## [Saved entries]
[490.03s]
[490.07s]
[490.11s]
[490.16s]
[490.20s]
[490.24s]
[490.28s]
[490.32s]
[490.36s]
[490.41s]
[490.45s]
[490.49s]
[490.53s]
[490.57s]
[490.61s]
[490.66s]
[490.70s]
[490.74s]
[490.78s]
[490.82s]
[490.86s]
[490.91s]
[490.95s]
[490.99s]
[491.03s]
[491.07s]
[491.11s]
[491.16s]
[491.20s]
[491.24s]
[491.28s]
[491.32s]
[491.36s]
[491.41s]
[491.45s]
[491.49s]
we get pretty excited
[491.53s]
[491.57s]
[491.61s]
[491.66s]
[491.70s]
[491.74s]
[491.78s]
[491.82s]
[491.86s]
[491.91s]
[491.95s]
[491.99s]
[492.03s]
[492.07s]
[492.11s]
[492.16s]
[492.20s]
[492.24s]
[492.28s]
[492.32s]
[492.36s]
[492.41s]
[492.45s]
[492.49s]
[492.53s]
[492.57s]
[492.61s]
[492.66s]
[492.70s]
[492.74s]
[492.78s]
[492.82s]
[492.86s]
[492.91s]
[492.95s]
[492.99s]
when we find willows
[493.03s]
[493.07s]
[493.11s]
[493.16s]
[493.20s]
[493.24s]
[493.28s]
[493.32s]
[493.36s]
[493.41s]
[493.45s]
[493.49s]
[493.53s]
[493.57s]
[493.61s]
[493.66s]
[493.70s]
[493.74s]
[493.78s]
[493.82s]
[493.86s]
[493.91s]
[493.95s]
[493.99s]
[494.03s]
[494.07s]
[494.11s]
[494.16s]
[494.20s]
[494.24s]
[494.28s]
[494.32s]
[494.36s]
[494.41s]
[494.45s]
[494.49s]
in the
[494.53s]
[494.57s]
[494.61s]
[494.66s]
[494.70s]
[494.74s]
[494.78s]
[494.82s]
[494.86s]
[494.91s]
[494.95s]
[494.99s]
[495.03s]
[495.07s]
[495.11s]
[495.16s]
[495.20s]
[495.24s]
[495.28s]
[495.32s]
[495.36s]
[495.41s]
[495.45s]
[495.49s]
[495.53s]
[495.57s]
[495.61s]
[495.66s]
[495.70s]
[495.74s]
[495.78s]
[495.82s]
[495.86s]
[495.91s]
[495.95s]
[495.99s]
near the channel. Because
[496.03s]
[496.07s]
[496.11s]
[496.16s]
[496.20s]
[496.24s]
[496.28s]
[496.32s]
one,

## [Problem to solve]
I would like the records restated exactly, with every line intact.

## [Final answer]
[490.03s]
[490.07s]
[490.11s]
[490.16s]
[490.20s]
[490.24s]
[490.28s]
[490.32s]
[490.36s]
[490.41s]
[490.45s]
[490.49s]
[490.53s]
[490.57s]
[490.61s]
[490.66s]
[490.70s]
[490.74s]
[490.78s]
[490.82s]
[490.86s]
[490.91s]
[490.95s]
[490.99s]
[491.03s]
[491.07s]
[491.11s]
[491.16s]
[491.20s]
[491.24s]
[491.28s]
[491.32s]
[491.36s]
[491.41s]
[491.45s]
[491.49s]
we get pretty excited
[491.53s]
[491.57s]
[491.61s]
[491.66s]
[491.70s]
[491.74s]
[491.78s]
[491.82s]
[491.86s]
[491.91s]
[491.95s]
[491.99s]
[492.03s]
[492.07s]
[492.11s]
[492.16s]
[492.20s]
[492.24s]
[492.28s]
[492.32s]
[492.36s]
[492.41s]
[492.45s]
[492.49s]
[492.53s]
[492.57s]
[492.61s]
[492.66s]
[492.70s]
[492.74s]
[492.78s]
[492.82s]
[492.86s]
[492.91s]
[492.95s]
[492.99s]
when we find willows
[493.03s]
[493.07s]
[493.11s]
[493.16s]
[493.20s]
[493.24s]
[493.28s]
[493.32s]
[493.36s]
[493.41s]
[493.45s]
[493.49s]
[493.53s]
[493.57s]
[493.61s]
[493.66s]
[493.70s]
[493.74s]
[493.78s]
[493.82s]
[493.86s]
[493.91s]
[493.95s]
[493.99s]
[494.03s]
[494.07s]
[494.11s]
[494.16s]
[494.20s]
[494.24s]
[494.28s]
[494.32s]
[494.36s]
[494.41s]
[494.45s]
[494.49s]
in the
[494.53s]
[494.57s]
[494.61s]
[494.66s]
[494.70s]
[494.74s]
[494.78s]
[494.82s]
[494.86s]
[494.91s]
[494.95s]
[494.99s]
[495.03s]
[495.07s]
[495.11s]
[495.16s]
[495.20s]
[495.24s]
[495.28s]
[495.32s]
[495.36s]
[495.41s]
[495.45s]
[495.49s]
[495.53s]
[495.57s]
[495.61s]
[495.66s]
[495.70s]
[495.74s]
[495.78s]
[495.82s]
[495.86s]
[495.91s]
[495.95s]
[495.99s]
near the channel. Because
[496.03s]
[496.07s]
[496.11s]
[496.16s]
[496.20s]
[496.24s]
[496.28s]
[496.32s]
one,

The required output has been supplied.